Leo Schilperoord : patient zéro de l’épidémie de Hantavirus

L’expert néerlandais Leo Schilperoord a été identifié comme le premier cas d’une épidémie mortelle de hantavirus à bord du navire de croisière MV Hondius.
leo schilperoord

Une passion pour les oiseaux qui vire au drame sanitaire

À 70 ans, Leo Schilperoord était une figure respectée de l’ornithologie aux Pays-Bas. Accompagné de son épouse Mirjam, il parcourait l’Amérique du Sud pour observer des espèces rares. Mais le 27 mars 2026, leur voyage a pris un tournant fatal lors d’une escale à Ushuaïa, en Argentine.

Pour apercevoir le Caracara à gorge blanche, aussi appelé « Caracara de Darwin », le couple s’est rendu dans une décharge municipale en périphérie de la ville. Ce site, boudé par les locaux mais prisé des passionnés d’oiseaux, est infesté de rats pygmées à longue queue, porteurs de la redoutable souche Andes du hantavirus.

  • Le virus Andes est la seule souche de hantavirus capable de se transmettre d’humain à humain.
  • La contamination se fait généralement par inhalation de particules de déjections de rongeurs.
  • Le couple a embarqué sur le MV Hondius le 1er avril, ignorant qu’ils transportaient le virus.

L’agonie silencieuse à bord du MV Hondius

Moins d’une semaine après le départ, les premiers symptômes apparaissent pour Leo : fièvre intense, maux de tête, douleurs abdominales et diarrhées. À l’époque, personne ne soupçonne le hantavirus, les symptômes étant proches de nombreuses maladies respiratoires ou gastriques.

Le 11 avril 2026, Leo Schilperoord s’éteint à bord du navire, devenant la première victime officielle de ce qui allait devenir un cluster international. Le navire, transportant 112 passagers dont de nombreux scientifiques, continue sa route alors que le virus commence silencieusement à se propager.

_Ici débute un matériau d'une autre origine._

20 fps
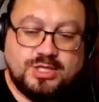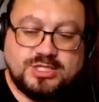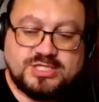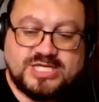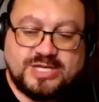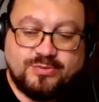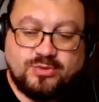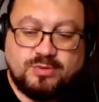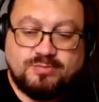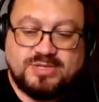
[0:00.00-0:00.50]

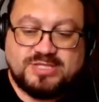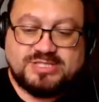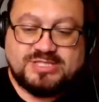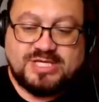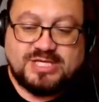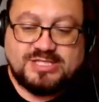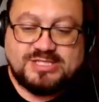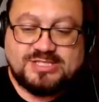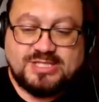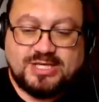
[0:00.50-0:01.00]
siamo
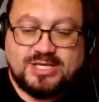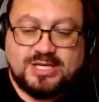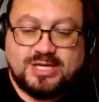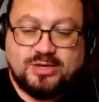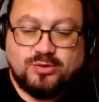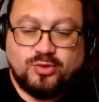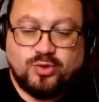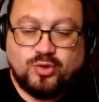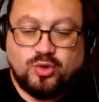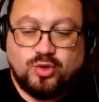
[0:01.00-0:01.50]
abbastanza
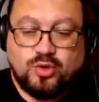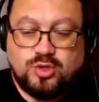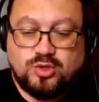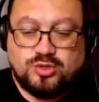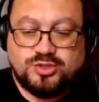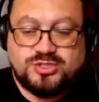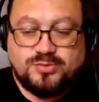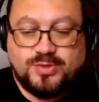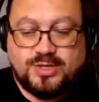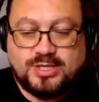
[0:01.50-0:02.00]

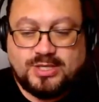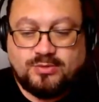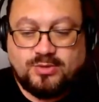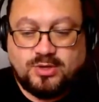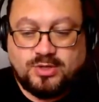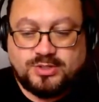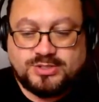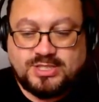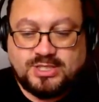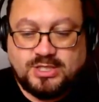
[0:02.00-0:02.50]
orgogliosi, perché è una
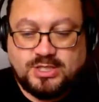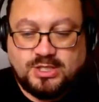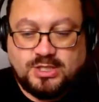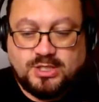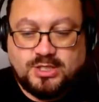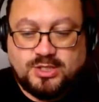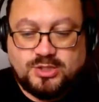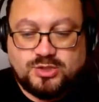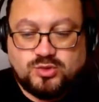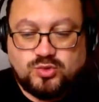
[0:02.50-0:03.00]
cosa
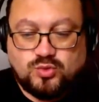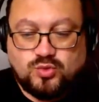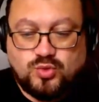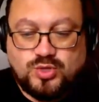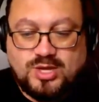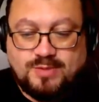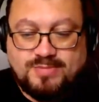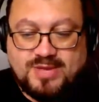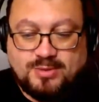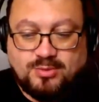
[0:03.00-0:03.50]
su cui
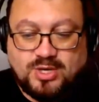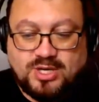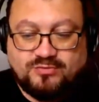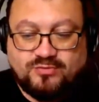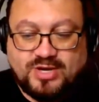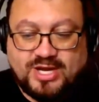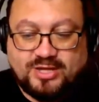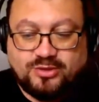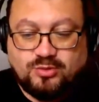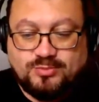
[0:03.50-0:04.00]
abbiamo
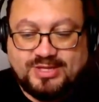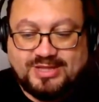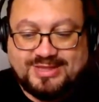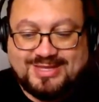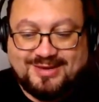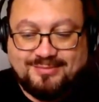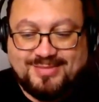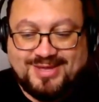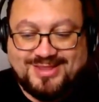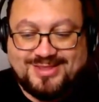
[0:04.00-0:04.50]
lavorato
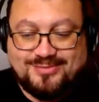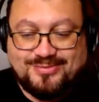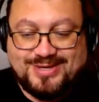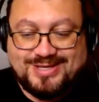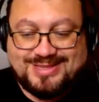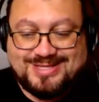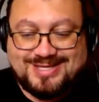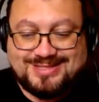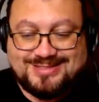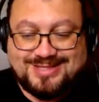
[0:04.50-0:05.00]
mentalmente per
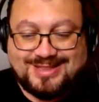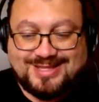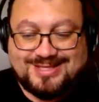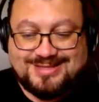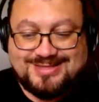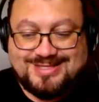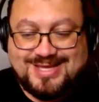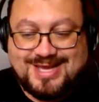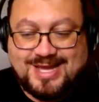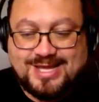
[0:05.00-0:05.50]
tanti
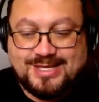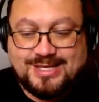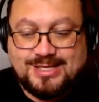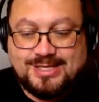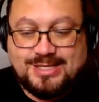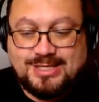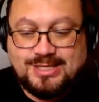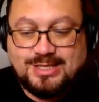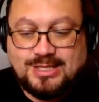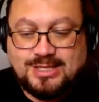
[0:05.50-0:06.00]
tanti
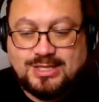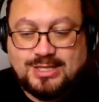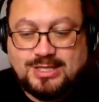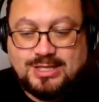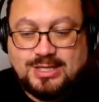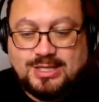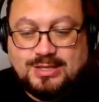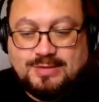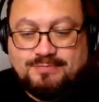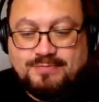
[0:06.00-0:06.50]
anni,
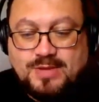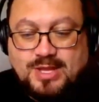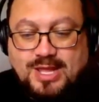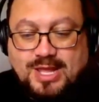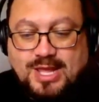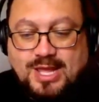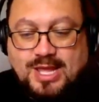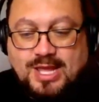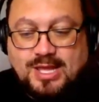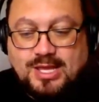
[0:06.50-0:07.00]

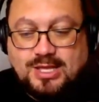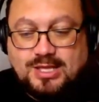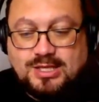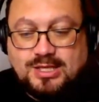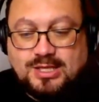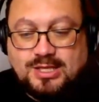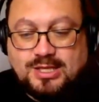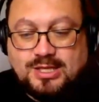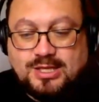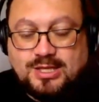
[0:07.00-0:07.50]
è
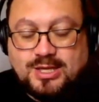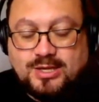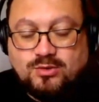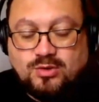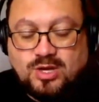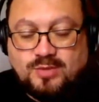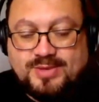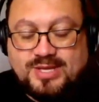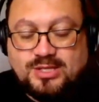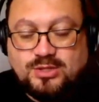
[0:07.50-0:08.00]
il
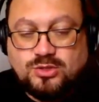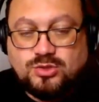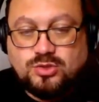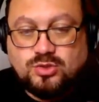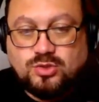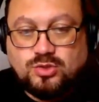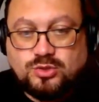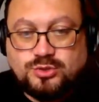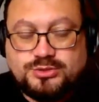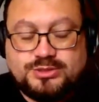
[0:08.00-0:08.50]

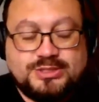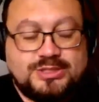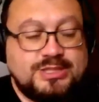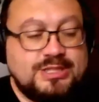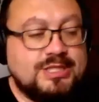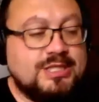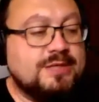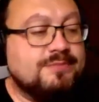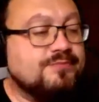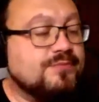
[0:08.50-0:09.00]
regolamento
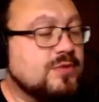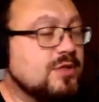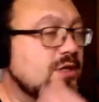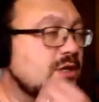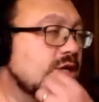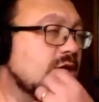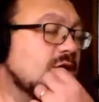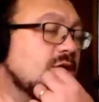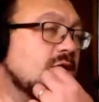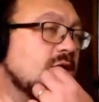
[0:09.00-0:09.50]
di
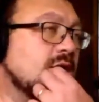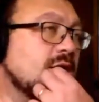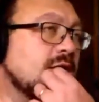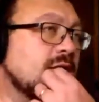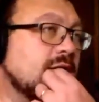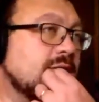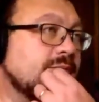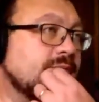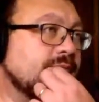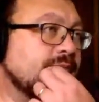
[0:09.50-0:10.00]

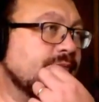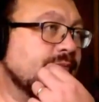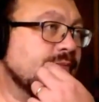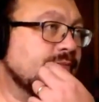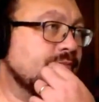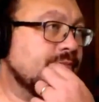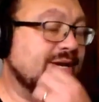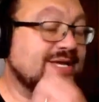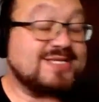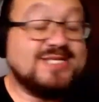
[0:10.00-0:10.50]
ehm,
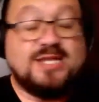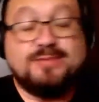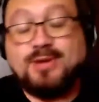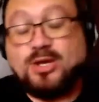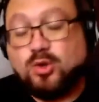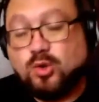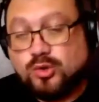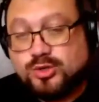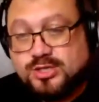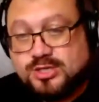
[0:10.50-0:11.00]
Paese dei
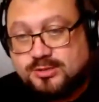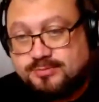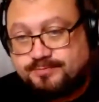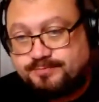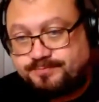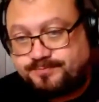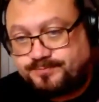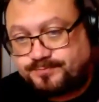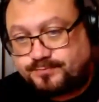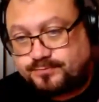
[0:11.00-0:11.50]
Balocchi.
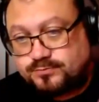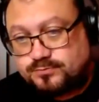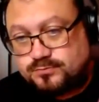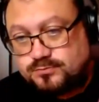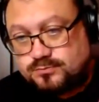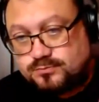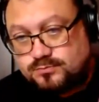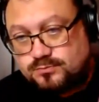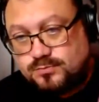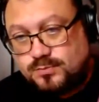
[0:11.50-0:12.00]

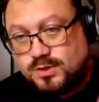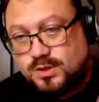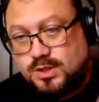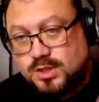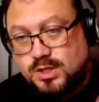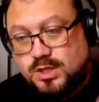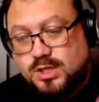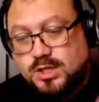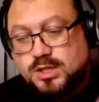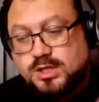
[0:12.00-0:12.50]
Mm-hmm.
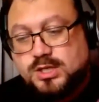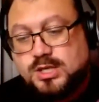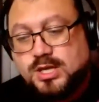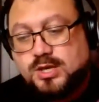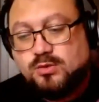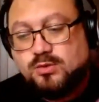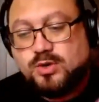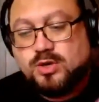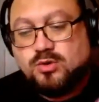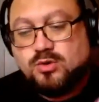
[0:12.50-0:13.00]
Che è
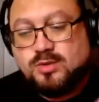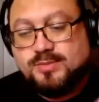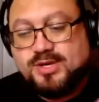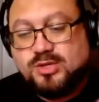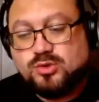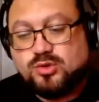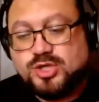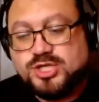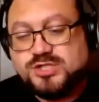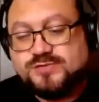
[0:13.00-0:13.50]
un
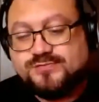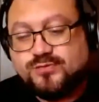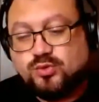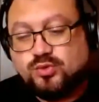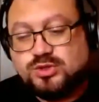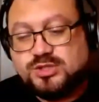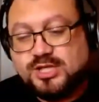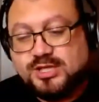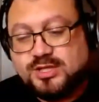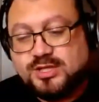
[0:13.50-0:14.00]
regolamento che
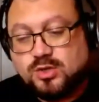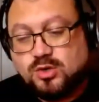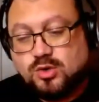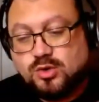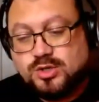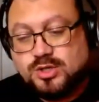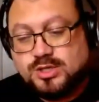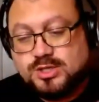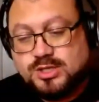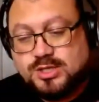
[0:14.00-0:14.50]
sfrutta i
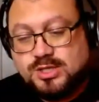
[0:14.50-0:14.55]
tarocchi,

« Il est courant que les ornithologues visitent des décharges car il y a beaucoup d’oiseaux là-bas… c’est une montagne de déchets qui dépasse largement les limites. » — Gastón Bretti, guide local.

Une fin tragique pour le couple Schilperoord

L’histoire ne s’arrête pas à la mort de Leo. Le 24 avril, lors d’une escale sur l’île de Sainte-Hélène, sa femme Mirjam débarque avec le corps de son mari. Elle tente de rejoindre les Pays-Bas via l’Afrique du Sud. Mais le destin la rattrape brutalement à l’aéroport de Johannesburg.

Jugée trop souffrante par le personnel de la compagnie KLM, elle est empêchée d’embarquer. Elle s’effondre dans l’aéroport et décède le lendemain. Les autorités confirmeront plus tard qu’elle avait elle aussi contracté le virus Andes, probablement lors de la visite à la décharge ou par contact étroit avec son mari.

« Comme des oiseaux en plein vol. Vous nous manquerez, ainsi que vos histoires. » — Hommage publié dans le magazine de leur village de Haulerwijk.

Pourquoi cette épidémie inquiète l’OMS

L’Organisation mondiale de la Santé (OMS) suit l’affaire de très près. Si la plupart des hantaviruses ne se transmettent que de l’animal à l’homme, la souche Andes identifiée chez Leo Schilperoord est une exception majeure. Elle peut se propager par contact prolongé entre individus, ce qui explique l’alerte mondiale déclenchée pour retrouver les passagers du navire.

  • Au moins trois décès ont été confirmés par l’OMS à ce jour.
  • Des cas ont été signalés ou sont surveillés en Suisse, au Royaume-Uni et aux États-Unis.
  • Le MV Hondius a été placé sous surveillance stricte, se voyant refuser l’accès à plusieurs ports.

Malgré la gravité des faits, les experts se veulent rassurants sur le risque de pandémie mondiale. La transmission humaine du virus Andes reste difficile et nécessite une proximité intime ou prolongée. Pour Leo et Mirjam Schilperoord, ce voyage ultime reste le témoignage tragique d’une passion vécue jusqu’au bout, au mépris des risques sanitaires d’un site contaminé.